Sixth, there are horrendous conflicts of interest involved with accreditation that would be flatly prohibited in most other areas of human endeavor. The accrediting organizations are typically controlled by representatives of those schools being accredited. Seventh, historically, evaluations of schools have emphasized inputs or resource usage rather than all-important outcomes. Who cares how many books are in the library or what percentage of professors have doctorates if the kids are learning a lot? Eighth, accreditation is something of a cartel arrangement, serving as a barrier to new college competitors and new ways of doing things (including accrediting courses instead of institutions). Innovative approaches to learning are sometimes stifled. Finally, accreditation combined with federal student financial aid has been the means by which the federal government has been able to yield substantial influence on schools, leading to a potentially worrisome over-centralization of higher education and possible reduction in the often quirky but rich diversity of schools with the divergent cultures that are a hallmark of American higher education.

Do we really need accreditation?
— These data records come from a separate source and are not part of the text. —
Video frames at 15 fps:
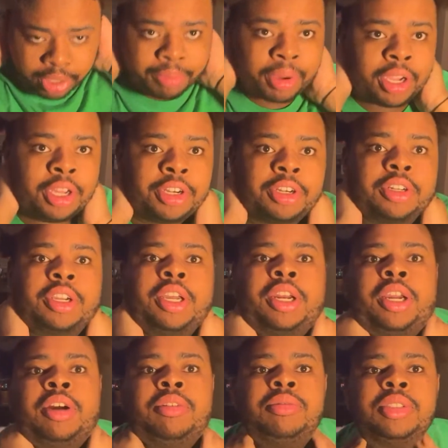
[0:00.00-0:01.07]
my undercut
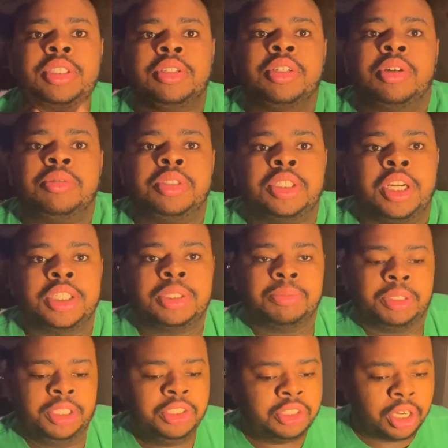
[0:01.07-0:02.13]
out. So don't judge
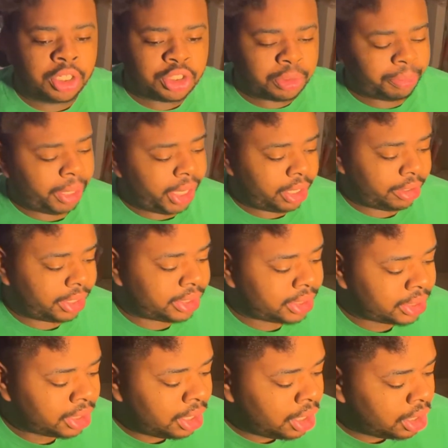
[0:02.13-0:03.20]
me, judge your parents.
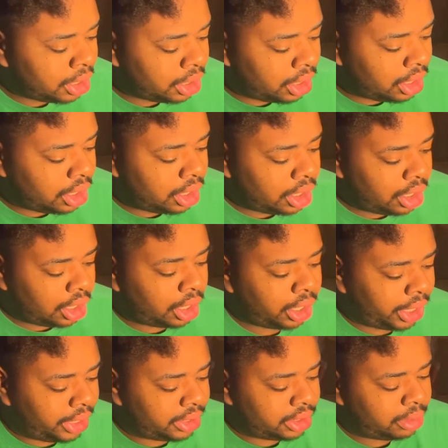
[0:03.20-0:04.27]
All
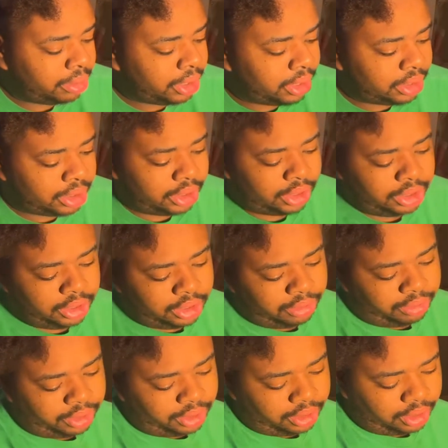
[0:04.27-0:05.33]
right, so what else is he
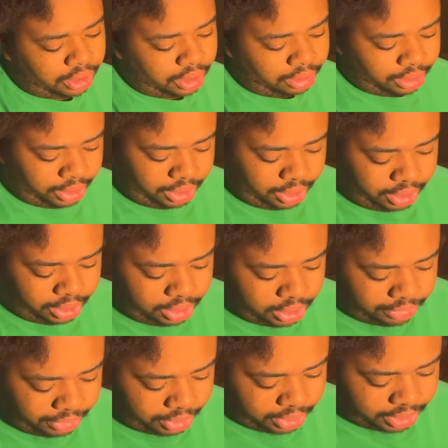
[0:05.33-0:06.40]
doing? Okay, his
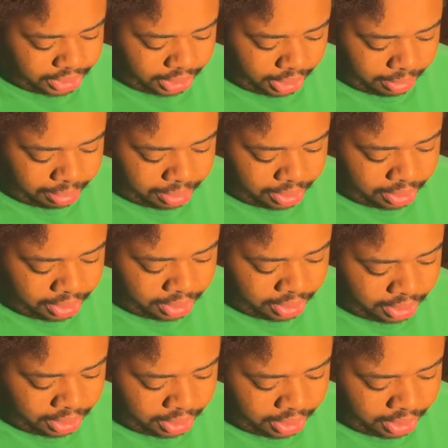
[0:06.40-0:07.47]
first step
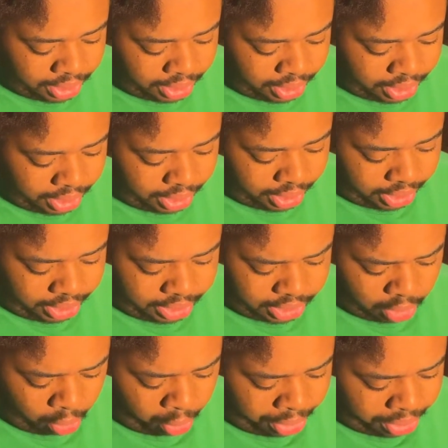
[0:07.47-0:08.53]
is
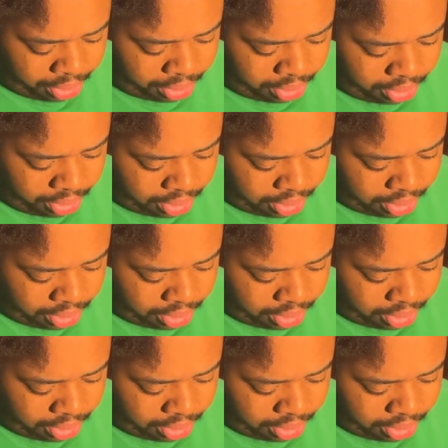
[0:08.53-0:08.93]
oil,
Truly valuable consumer information is better provided by private assessments such as Forbes’ America’s Top Colleges rankings, and by the U.S. Department of Education’s College Scorecard. It would be possible to have a small, respected independent organization provide an assessment rating for every school, a number between, say, one and 100. That score could be determined by such factors as graduation and retention rates, performance on a nationally provided exit examination, job placement and earnings data, student satisfaction surveys, and so forth. The federal government could then determine the minimum score necessary for a school to be eligible for federal student aid.

There are other reasonable approaches. At the minimum, accreditation needs to be significantly remodeled –simplified, made transparent, less prone to conflicts of interest, etc. Perhaps accrediting agencies should be the vehicle for providing far more detailed and consumer-friendly data on such things as student vocational success rates by major, student satisfaction with courses, etc. Then let consumers, not bureaucrats, decide whether the institution is worth attending.